The Congressional Black Caucus released an alternative 2012 budget Thursday afternoon that it says would accelerate economic recovery without cutting Social Security, block-granting Medicaid, food assistance and other programs that many of their constituents rely on for survival.
The CBC has offered an alternative budget each year since 1981. Will it ever make it to President Obama’s desk? Not likely, but it is important for the group to identify its spending priorities and what members will fight for. This year House Minority Leader Nancy Pelosi (D-Calif.) asked them to not offer a budget proposal so that the Democratic caucus could coalesce around one plan, which many members thought was ludicrous.
“We are under attack. And by ‘we’ I mean the African-American community, the Hispanic community, the American workforce, seniors, students, the middle class and those who strive to be the middle class,” said Rep. Emanuel Cleaver (D-Mo.), who chairs the caucus. “Our nation’s most vulnerable communities are under attack and echoing Presidents Obama’s deficit reduction speech—not on our watch.”

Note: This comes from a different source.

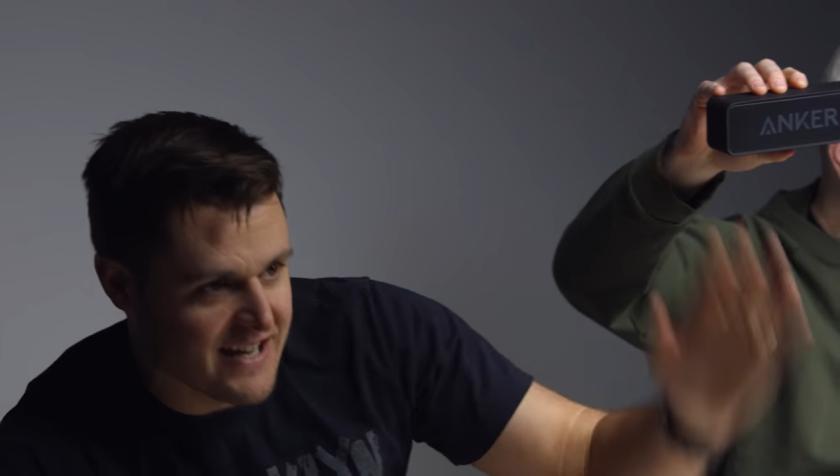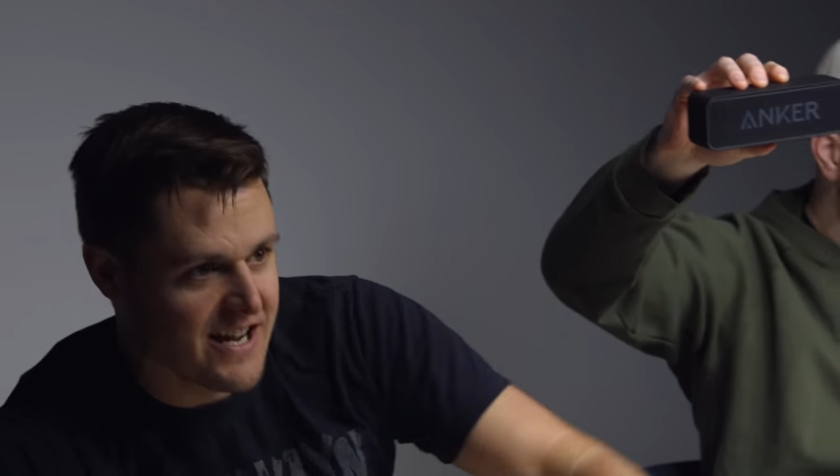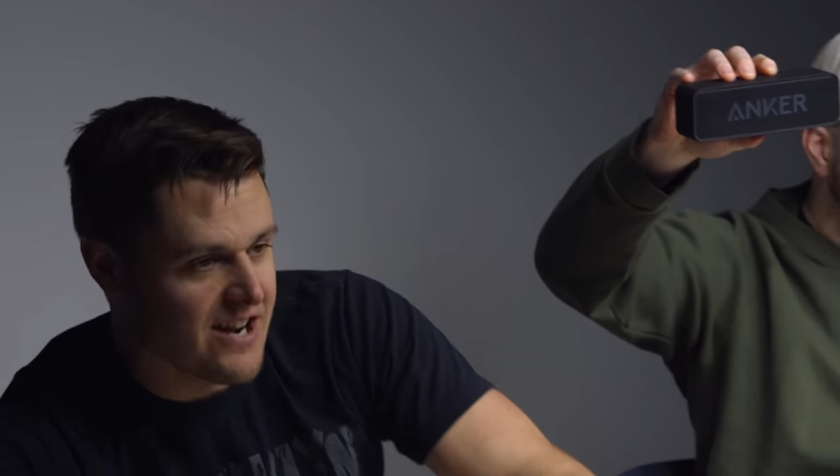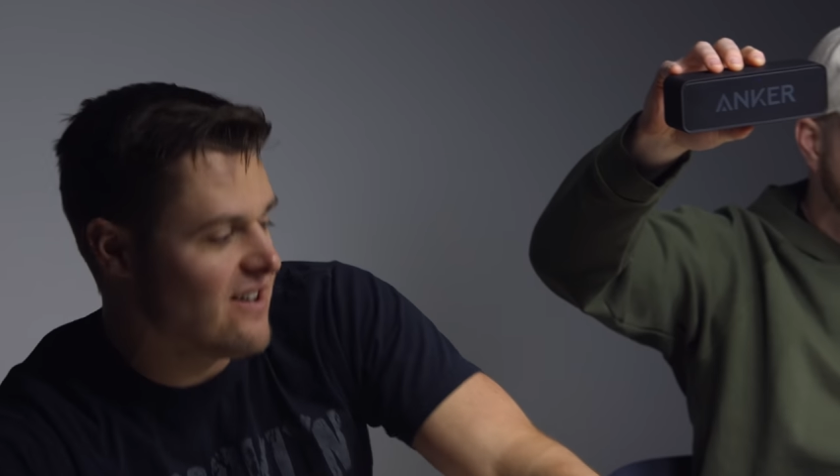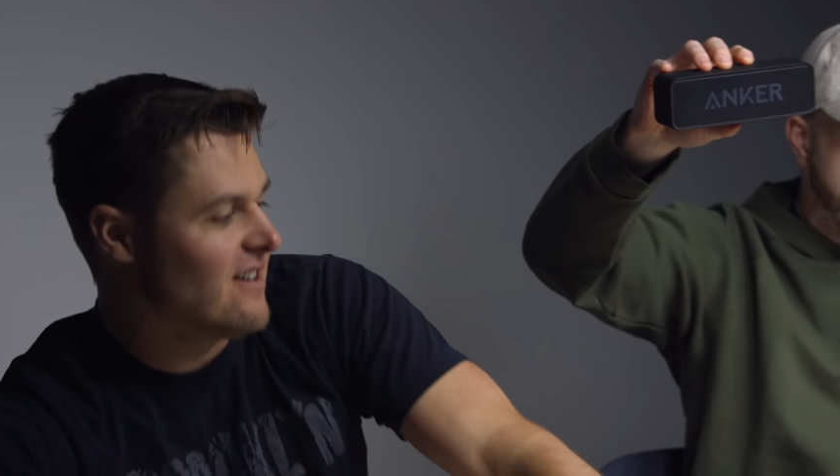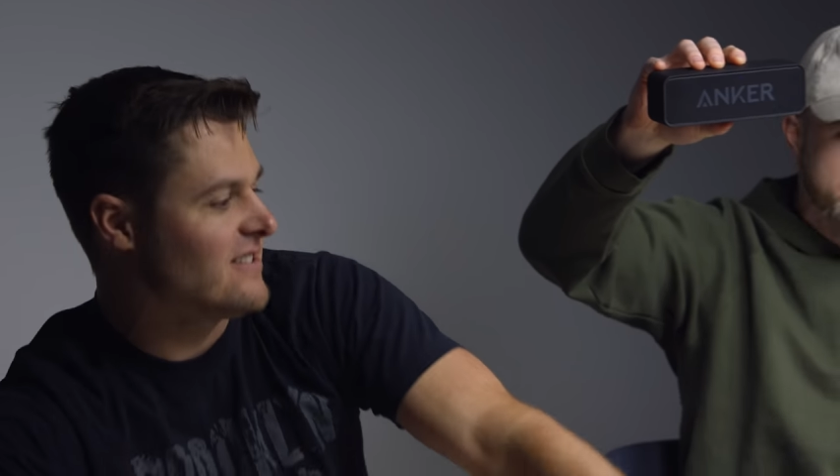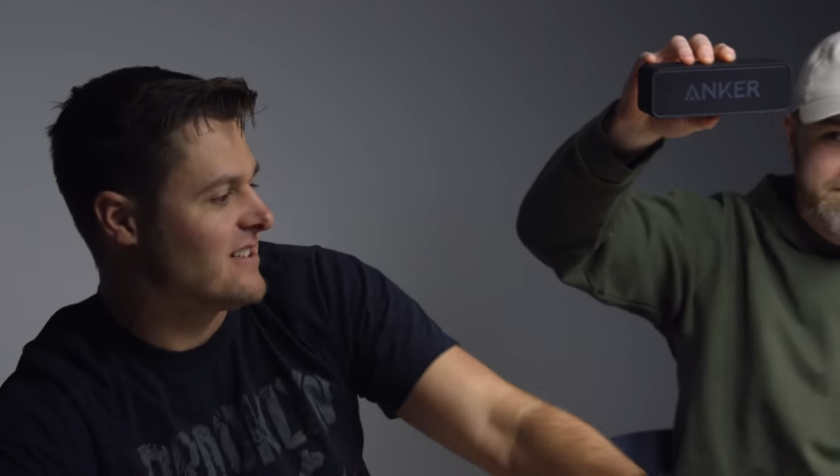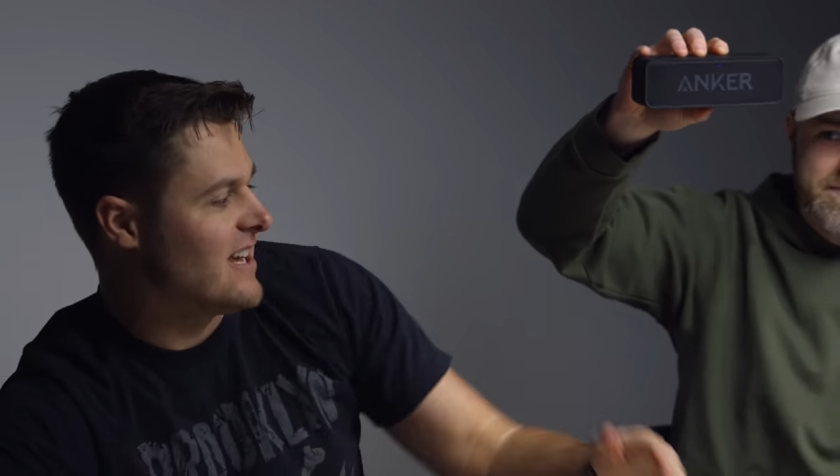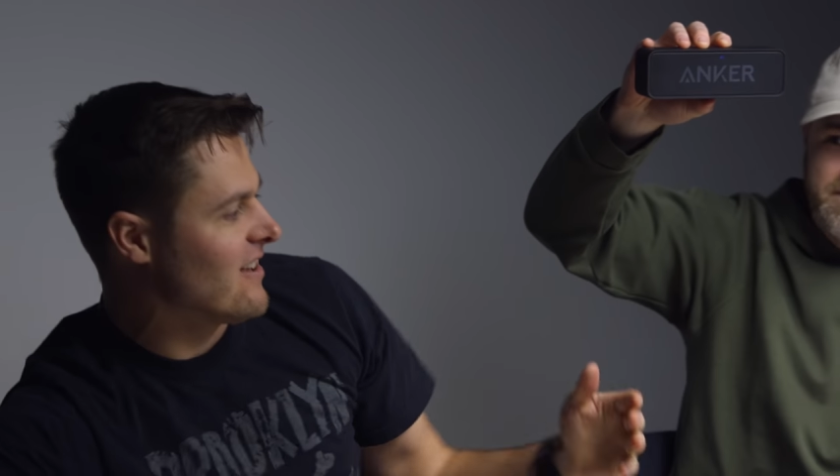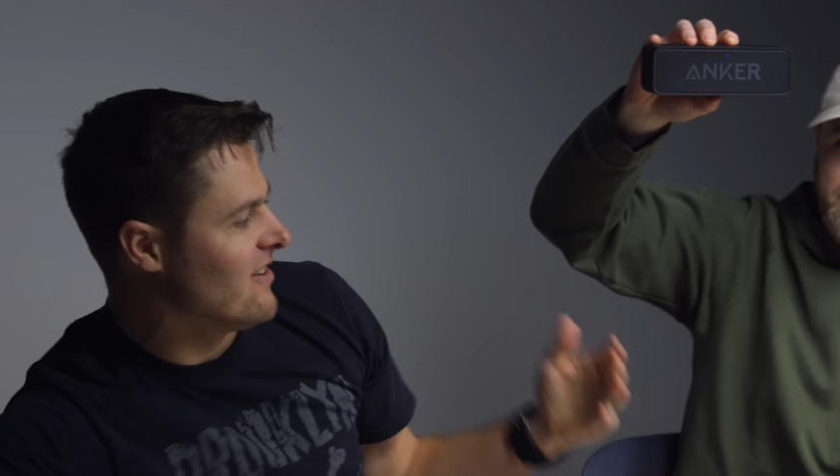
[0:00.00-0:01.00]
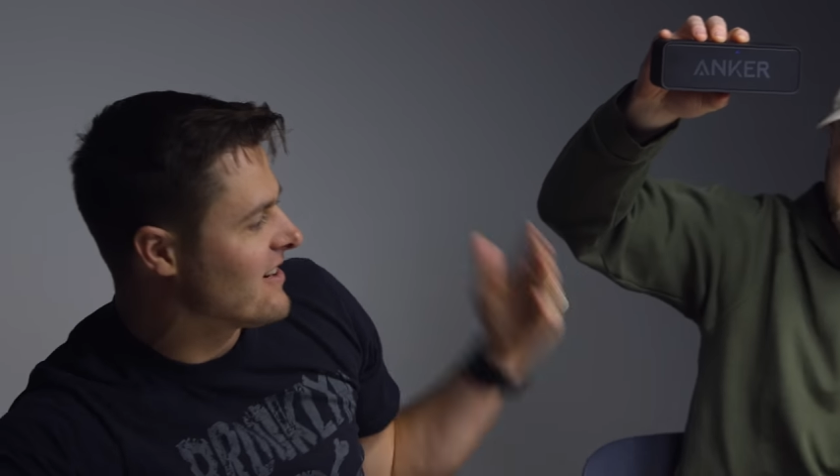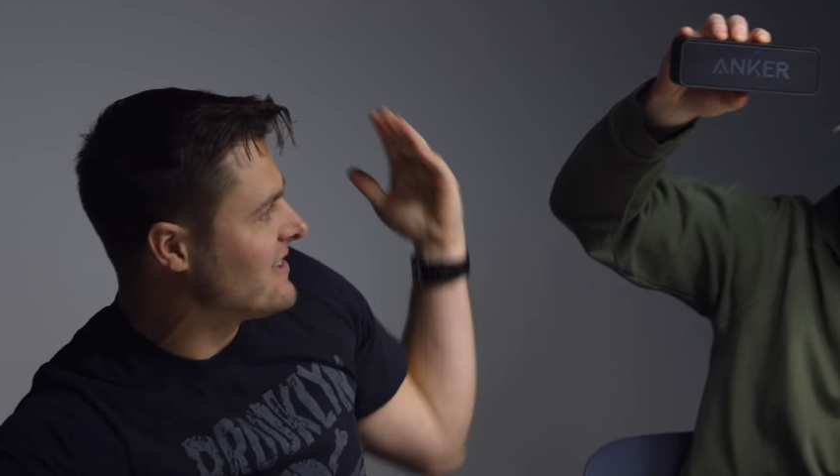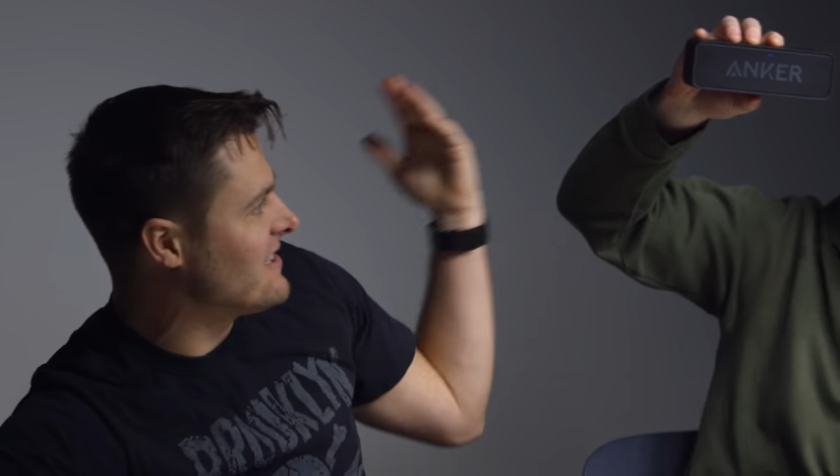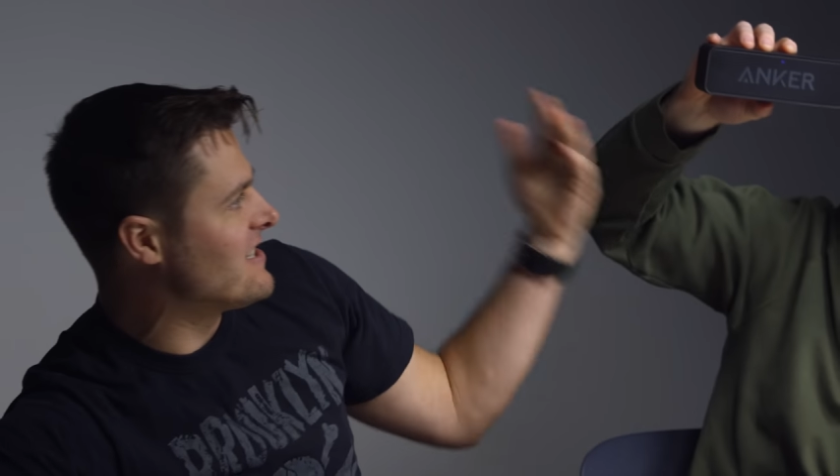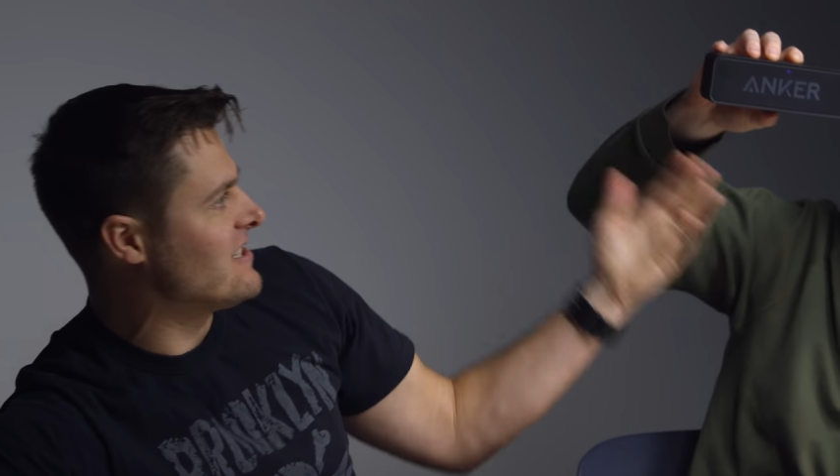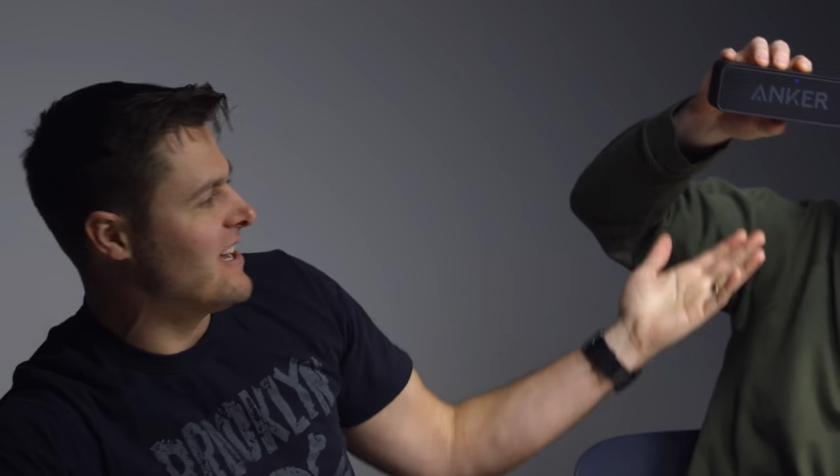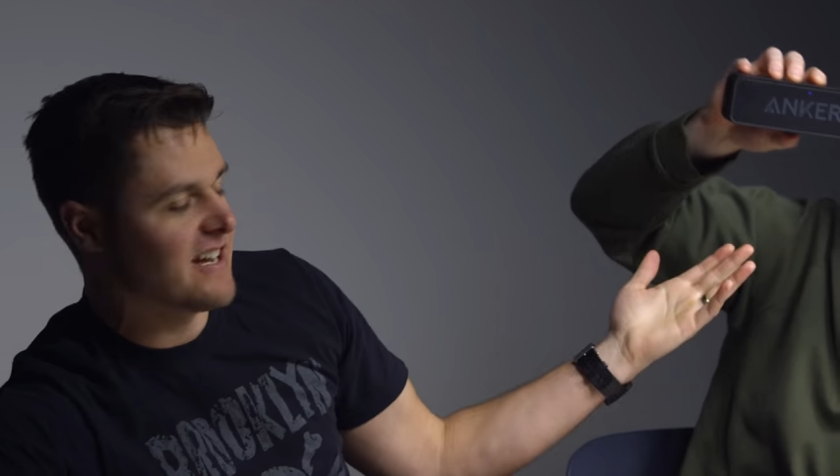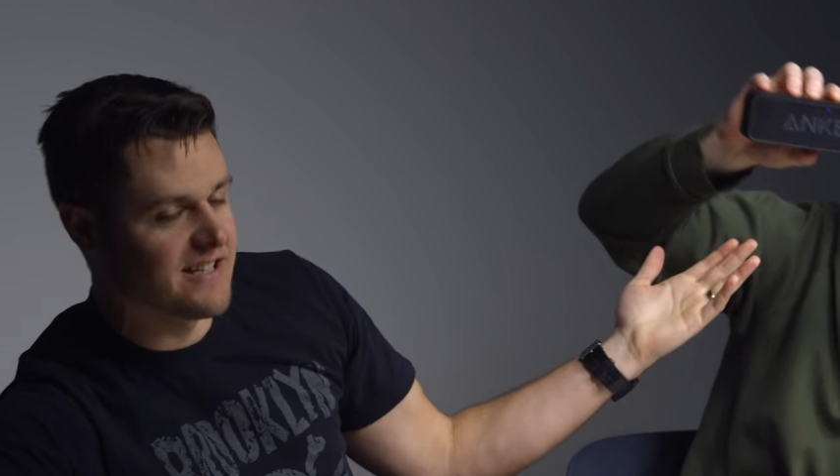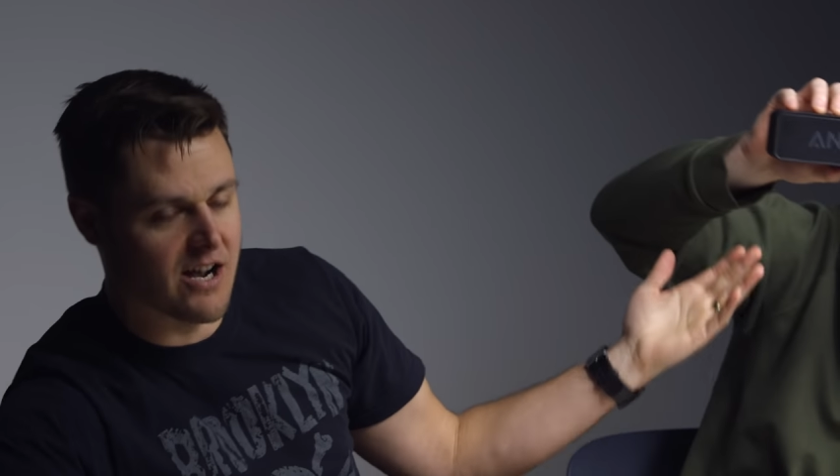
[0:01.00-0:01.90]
a year to take a look at this thing and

The CBC plan proposes to raise revenue through a surcharge on top earners, closing certain corporate tax loopholes and preferences, eliminating mortgage-interest deductions for vacation homes and yachts and other measures. It also would invest an additional $20 billion in education and job training programs, $20 billion for transportation and infrastructure projects and $5 billion for healthcare services for veterans. The budget also calls for an additional 14 weeks of emergency unemployment benefits for people who’ve exhausted their benefits.
On Friday, the House plans to vote on the Republican budget proposal released last week. While CBC members were divided on whether to support the continuing measure Thursday, they will without a doubt vote in lockstep against the GOP proposal.
“Congressional budgets are a window into the moral compass of our conscience as a nation—and the compass is horribly off. Recklessly cutting vital programs like job training, education and health care to millions of hardworking American families is not a roadmap to balancing the budget—it is a road to nowhere,” Cleaver said.